Has anybody had to add a custom event source where the application does not have the utility to add the rapid7 cert, which would mean the cert needs to be trusted on the OS level(feel free to correct me if I am wrong). I was looking for any info, insight or stories on exactly how the certificate was brought into the server as trusted.
In this case the server is Windows server 2019.
I found the steps below on the Microsoft site. Has anyone completed this procedure successfully?
Event Source is McAfee DAM which is managed by Rimimi Street and they call it an ADM Server. I tried to set the event source up to send over UDP 10xxx port but data did not populate so I suspect it needs to be send over TCP
MS steps -Adding certificate snap-ins
- Launch MMC (mmc.exe).
- Choose File > Add/Remove Snap-ins.
- Choose Certificates, then choose Add.
- Choose My user account.
- Choose Add again and this time select Computer Account.
- Move the new certificate from the Certificates-Current User > Trusted Root Certification Authorities into Certificates (Local Computer) > Trusted Root Certification Authorities.
@tracey_jackson
You can potentially do this by adding the cert to the security cert store in the java directory of the collector
https://r7support.force.com/s/article/How-to-import-a-certificate-to-a-Collector
On Windows the path is C:\Program Files\Rapid7\collector\jre\lib\security\cacerts
Depending on the handshake method between the source application and the collector, your mileage may vary.
Some customers have been successful in getting this to work with certain appliances.
David
Hello Again.
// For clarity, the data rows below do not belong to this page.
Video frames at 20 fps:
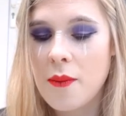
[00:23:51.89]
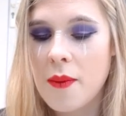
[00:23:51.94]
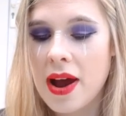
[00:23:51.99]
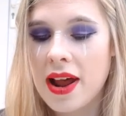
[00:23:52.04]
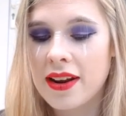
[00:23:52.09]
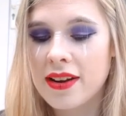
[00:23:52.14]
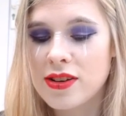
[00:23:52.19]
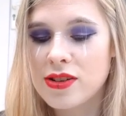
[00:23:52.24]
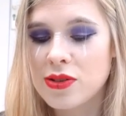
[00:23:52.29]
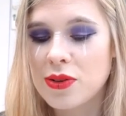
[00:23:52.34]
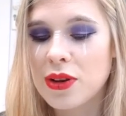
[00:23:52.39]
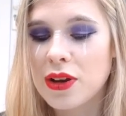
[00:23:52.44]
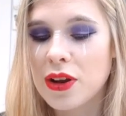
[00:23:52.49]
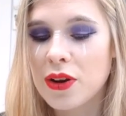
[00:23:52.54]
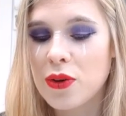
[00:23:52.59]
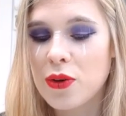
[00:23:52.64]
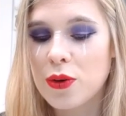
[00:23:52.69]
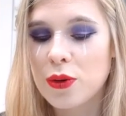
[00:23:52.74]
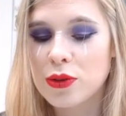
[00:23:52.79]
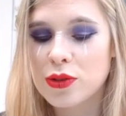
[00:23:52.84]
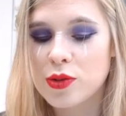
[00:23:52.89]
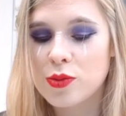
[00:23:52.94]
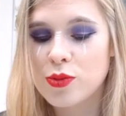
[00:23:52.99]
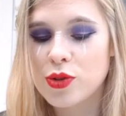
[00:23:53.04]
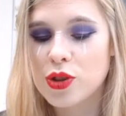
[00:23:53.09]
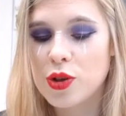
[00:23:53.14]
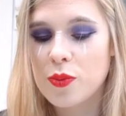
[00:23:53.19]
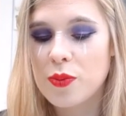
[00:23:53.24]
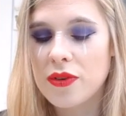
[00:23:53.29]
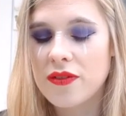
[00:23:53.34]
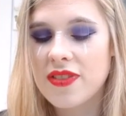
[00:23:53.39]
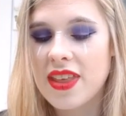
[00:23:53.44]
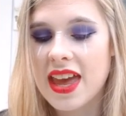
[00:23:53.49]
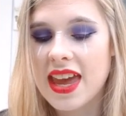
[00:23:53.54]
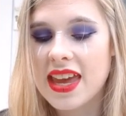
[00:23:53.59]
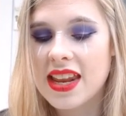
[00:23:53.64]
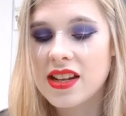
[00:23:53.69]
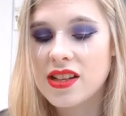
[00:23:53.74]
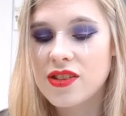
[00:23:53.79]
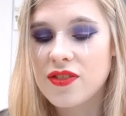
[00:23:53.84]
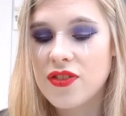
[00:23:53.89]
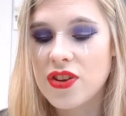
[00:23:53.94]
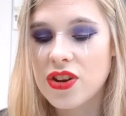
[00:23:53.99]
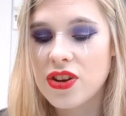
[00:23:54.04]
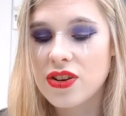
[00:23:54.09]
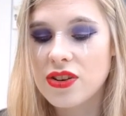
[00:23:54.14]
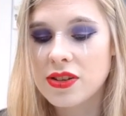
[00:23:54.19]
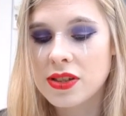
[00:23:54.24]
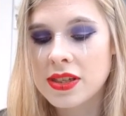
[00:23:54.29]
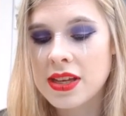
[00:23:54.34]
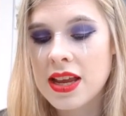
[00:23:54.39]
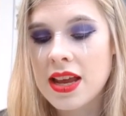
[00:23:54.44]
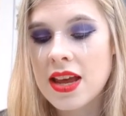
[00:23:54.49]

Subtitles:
well and doing an awesome job with their interviews.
I meant importing the Rapid 7 cert into the McAfee server which is the event source being set up to send to a collector ie the R7 IDR platform. (the one downloadable when setting up the event source if encrypting event source in R7 IDR platform) . I hope that is clearer. I know Rapid 7 supports other McAfee products . they all refer to encryption. Oddly the documentation for the DAM server does not mention encryption.
Hello David, did my update make sense to you?
Hi Tracey,
it does sorry for the mixup, as for the UDP not working. Are you sure there was no software or firewall preventing those UDP packets from reaching the collector service?
As for getting the cert installed on the sender side I can’t say I’ve any experience with that in particular. We have had complaints from customers in the past about encryption not working successfully, and we have some outstanding tickets on our backlog to bolster the functionality as its current implementation is somewhat limited.
After you performed the above steps using the snap-in method did you have any success?
David
I am so glad you replied about encryption possible being an issue. A lot of my event sources were set up just before I started. I have set up some too. I had the question in my head as to why UDP unique ports were used rather than TCP encrypted. The UDP setup usually works without issue.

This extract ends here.